Work required => The entries need to be copied exactly as they stand, images left out.

━━ Dataset excerpts ━━

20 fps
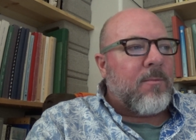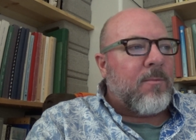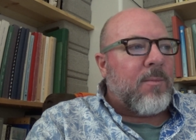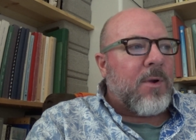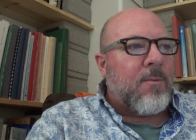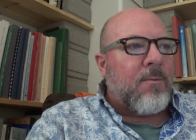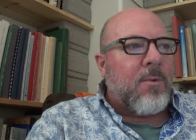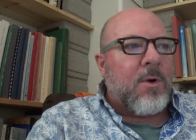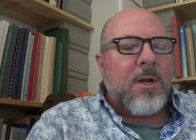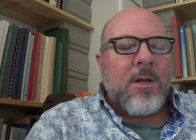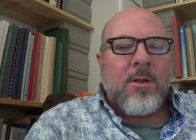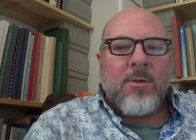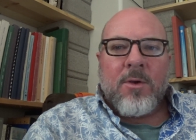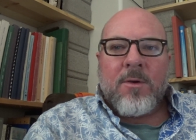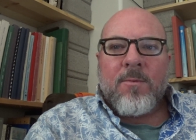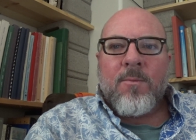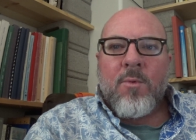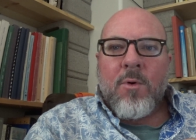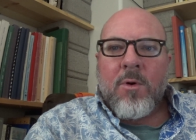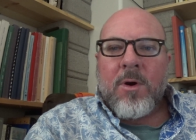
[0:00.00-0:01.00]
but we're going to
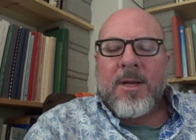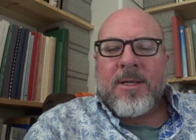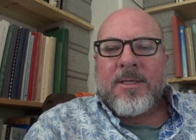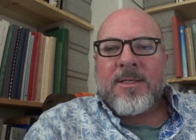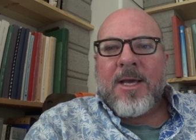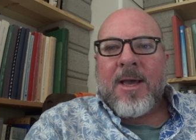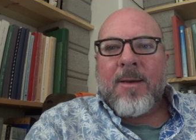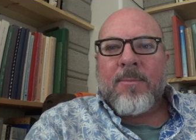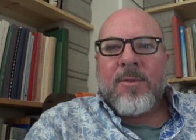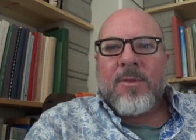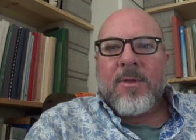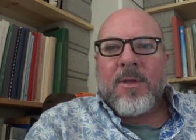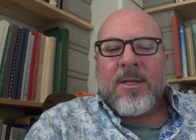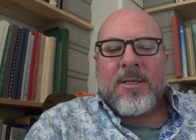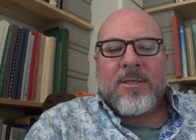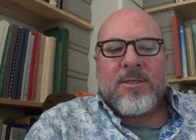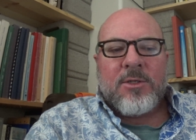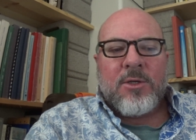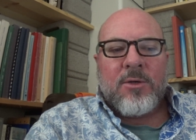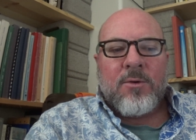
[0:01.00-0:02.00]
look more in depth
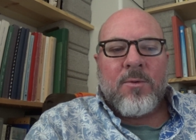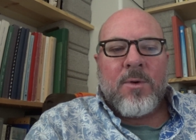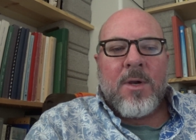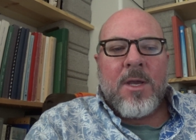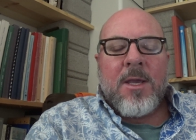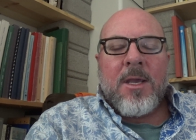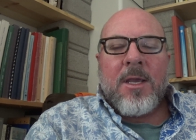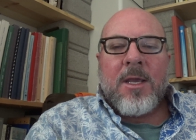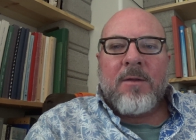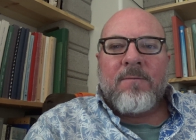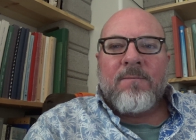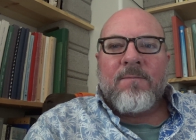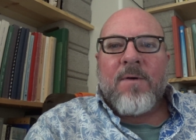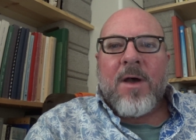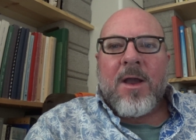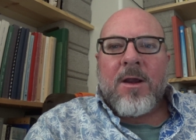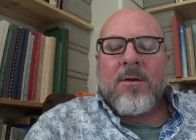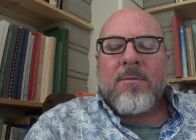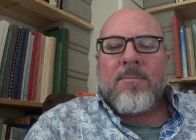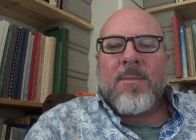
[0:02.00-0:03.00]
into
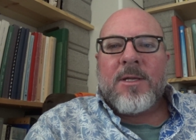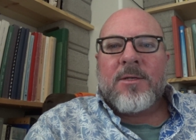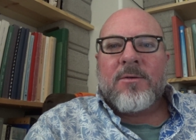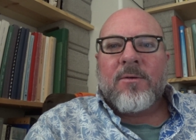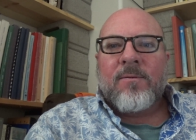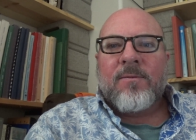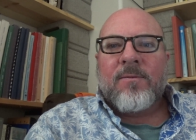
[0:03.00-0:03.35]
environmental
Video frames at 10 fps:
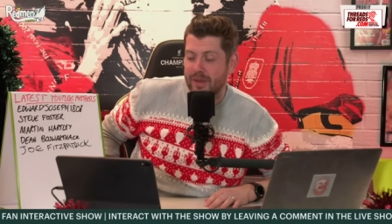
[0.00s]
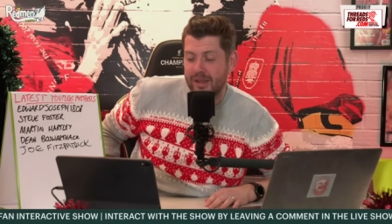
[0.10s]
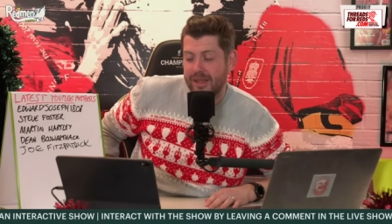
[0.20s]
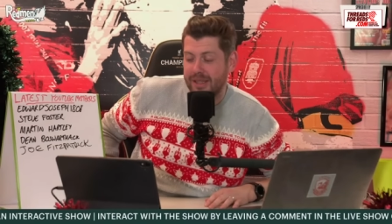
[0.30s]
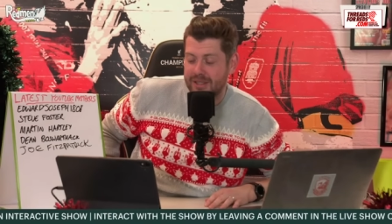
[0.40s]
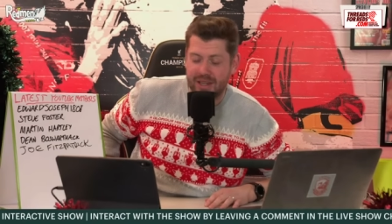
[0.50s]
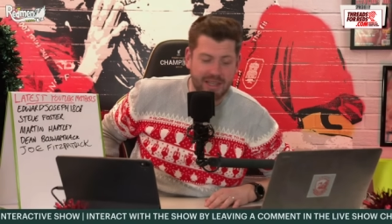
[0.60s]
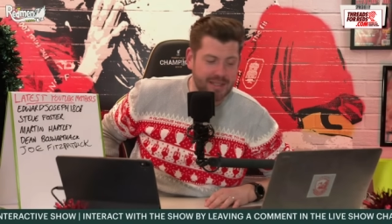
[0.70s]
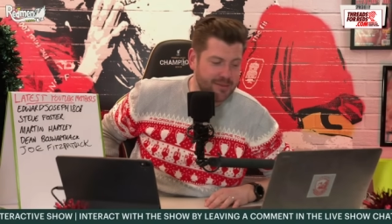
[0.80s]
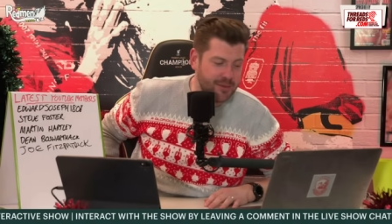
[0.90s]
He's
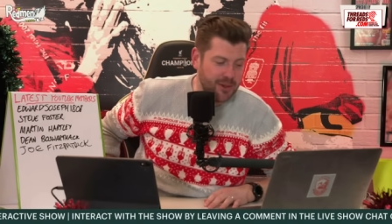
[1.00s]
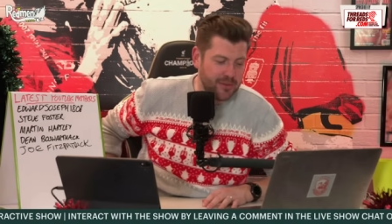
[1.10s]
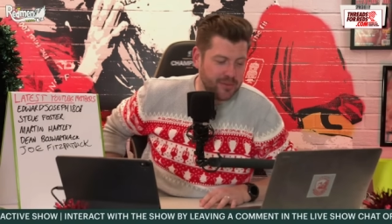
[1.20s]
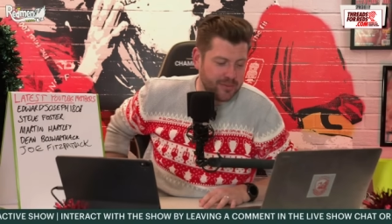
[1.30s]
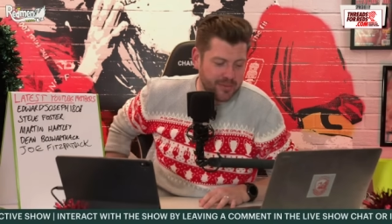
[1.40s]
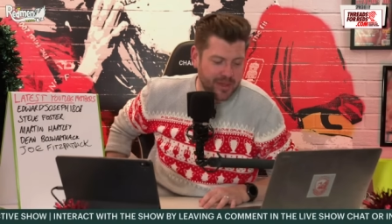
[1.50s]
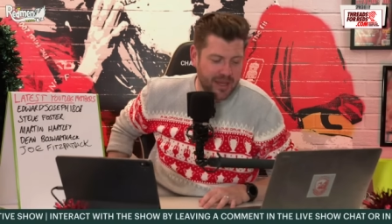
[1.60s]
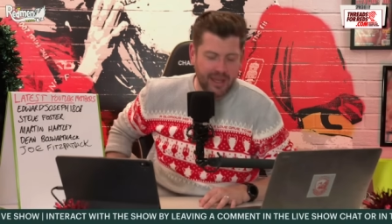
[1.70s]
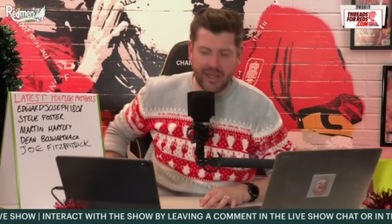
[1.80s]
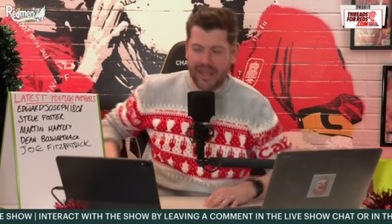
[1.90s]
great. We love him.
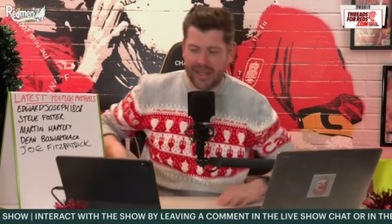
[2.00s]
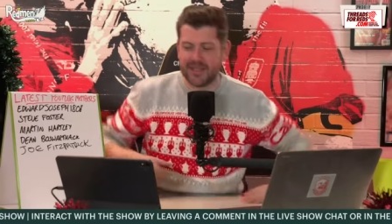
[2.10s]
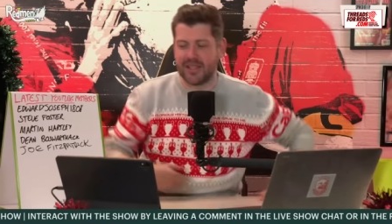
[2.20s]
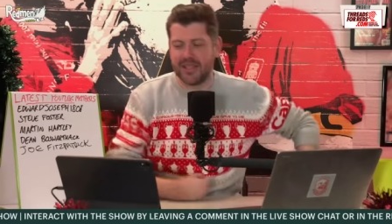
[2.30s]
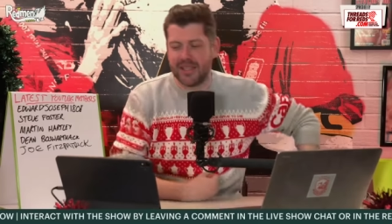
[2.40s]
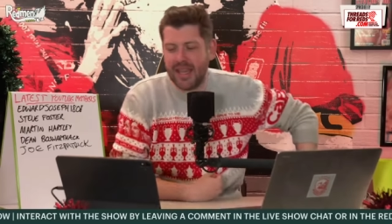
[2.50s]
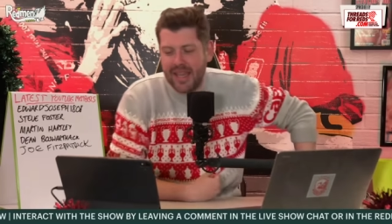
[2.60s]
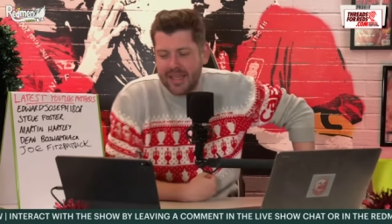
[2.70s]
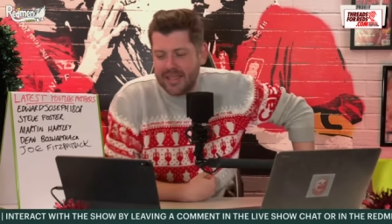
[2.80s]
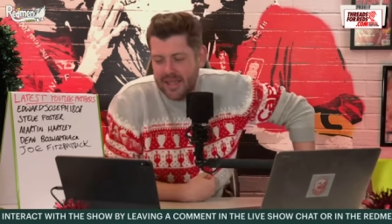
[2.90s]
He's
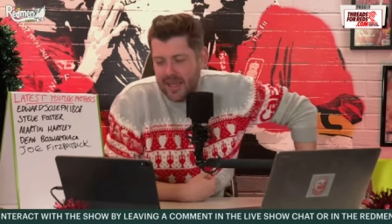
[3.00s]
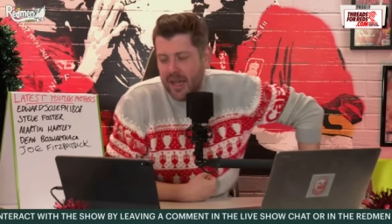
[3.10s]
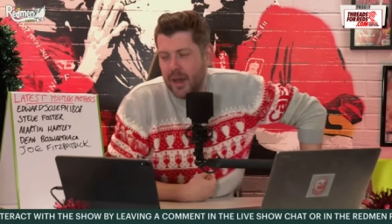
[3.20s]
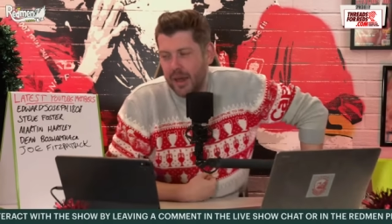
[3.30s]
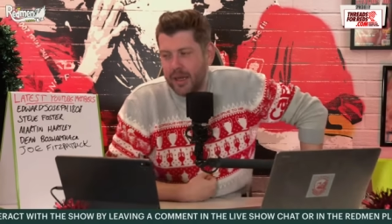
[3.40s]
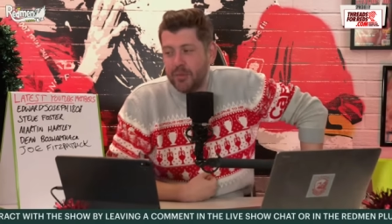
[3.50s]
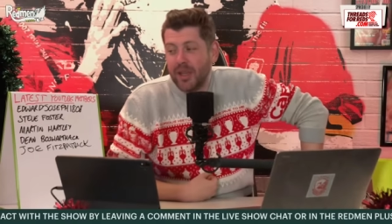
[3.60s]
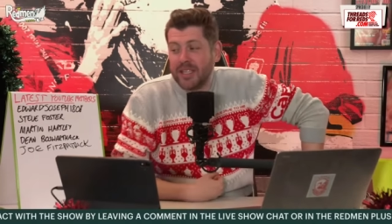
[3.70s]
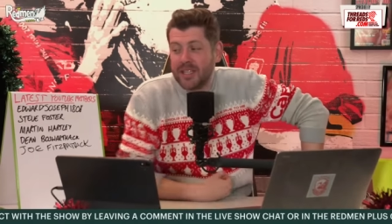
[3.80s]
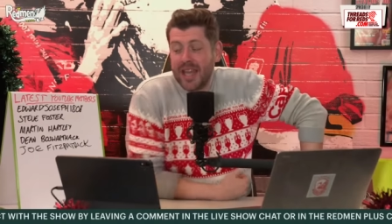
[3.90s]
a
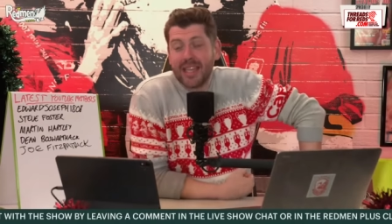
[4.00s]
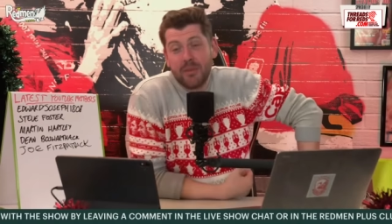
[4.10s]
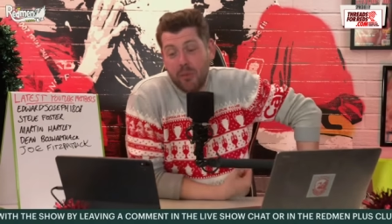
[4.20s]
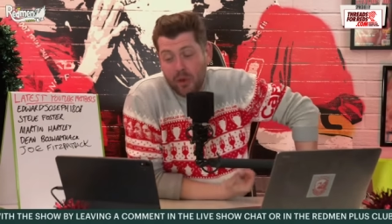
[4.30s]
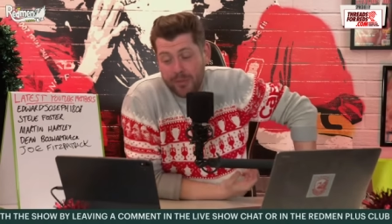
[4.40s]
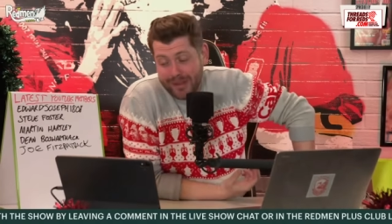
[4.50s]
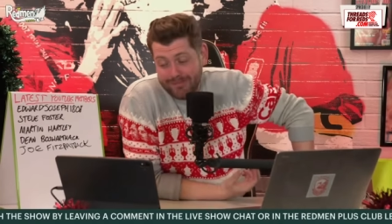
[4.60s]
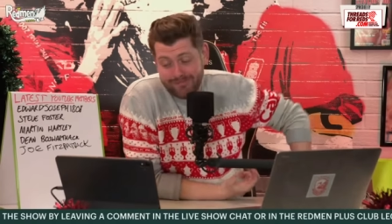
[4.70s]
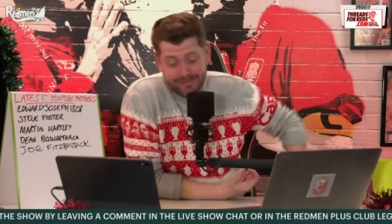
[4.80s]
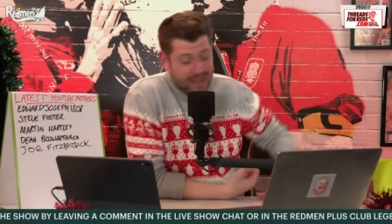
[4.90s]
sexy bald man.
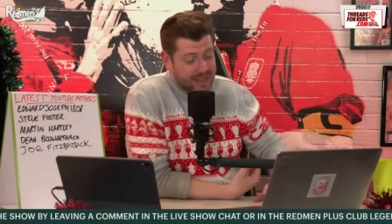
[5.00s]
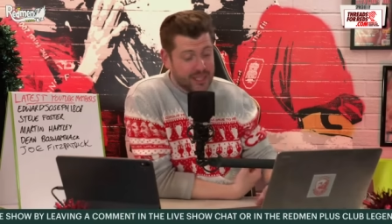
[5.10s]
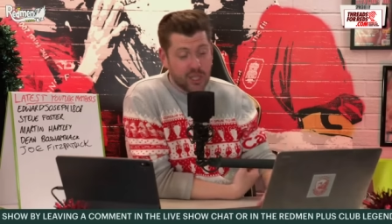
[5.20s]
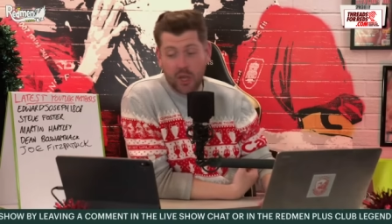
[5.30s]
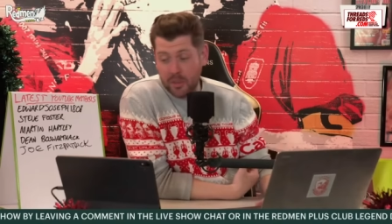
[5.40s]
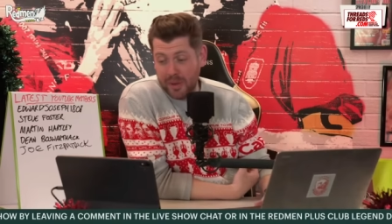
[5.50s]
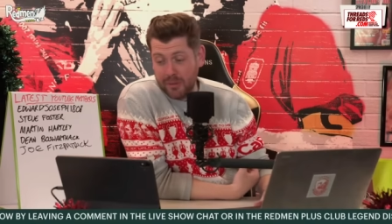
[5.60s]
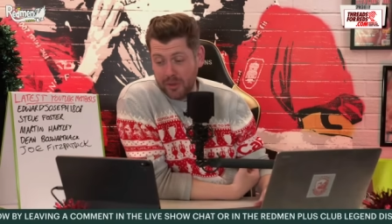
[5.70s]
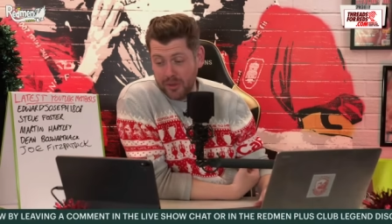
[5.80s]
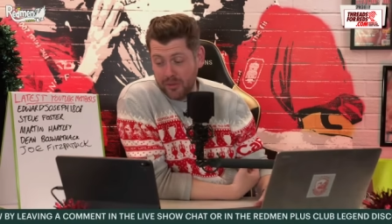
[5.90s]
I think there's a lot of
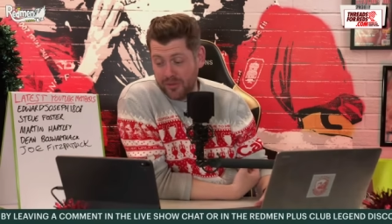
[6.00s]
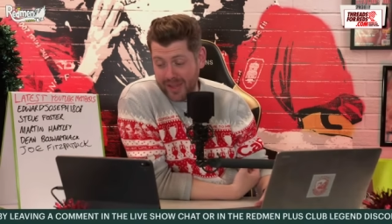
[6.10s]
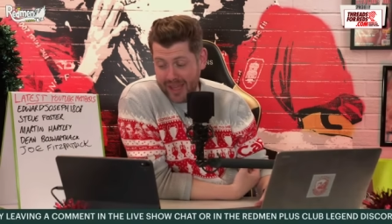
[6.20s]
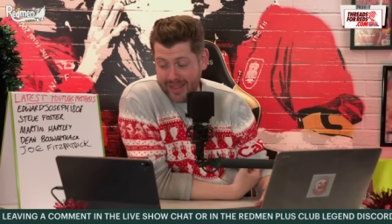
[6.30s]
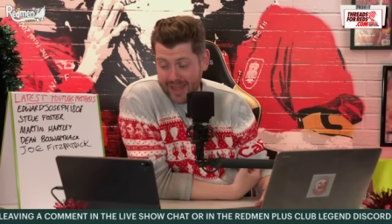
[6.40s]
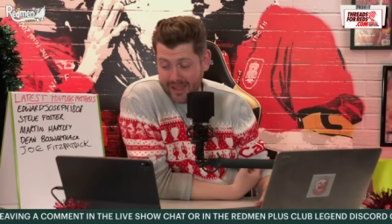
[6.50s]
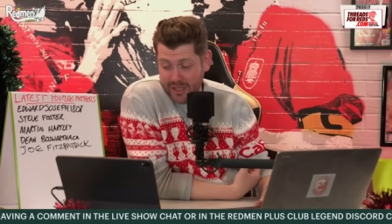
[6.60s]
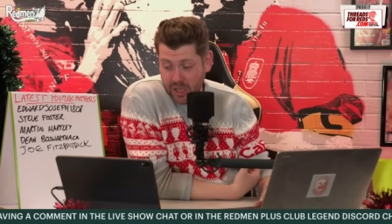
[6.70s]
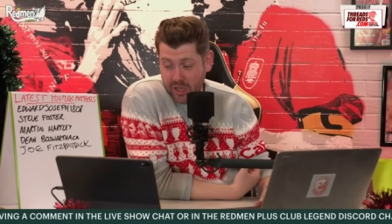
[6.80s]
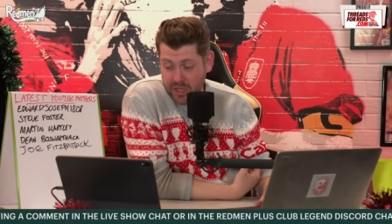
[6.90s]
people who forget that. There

━━━

Reply to the exercise =>
20 fps
[0:00.00-0:01.00]
but we're going to
[0:01.00-0:02.00]
look more in depth
[0:02.00-0:03.00]
into
[0:03.00-0:03.35]
environmental
Video frames at 10 fps:
[0.00s]
[0.10s]
[0.20s]
[0.30s]
[0.40s]
[0.50s]
[0.60s]
[0.70s]
[0.80s]
[0.90s]
He's
[1.00s]
[1.10s]
[1.20s]
[1.30s]
[1.40s]
[1.50s]
[1.60s]
[1.70s]
[1.80s]
[1.90s]
great. We love him.
[2.00s]
[2.10s]
[2.20s]
[2.30s]
[2.40s]
[2.50s]
[2.60s]
[2.70s]
[2.80s]
[2.90s]
He's
[3.00s]
[3.10s]
[3.20s]
[3.30s]
[3.40s]
[3.50s]
[3.60s]
[3.70s]
[3.80s]
[3.90s]
a
[4.00s]
[4.10s]
[4.20s]
[4.30s]
[4.40s]
[4.50s]
[4.60s]
[4.70s]
[4.80s]
[4.90s]
sexy bald man.
[5.00s]
[5.10s]
[5.20s]
[5.30s]
[5.40s]
[5.50s]
[5.60s]
[5.70s]
[5.80s]
[5.90s]
I think there's a lot of
[6.00s]
[6.10s]
[6.20s]
[6.30s]
[6.40s]
[6.50s]
[6.60s]
[6.70s]
[6.80s]
[6.90s]
people who forget that. There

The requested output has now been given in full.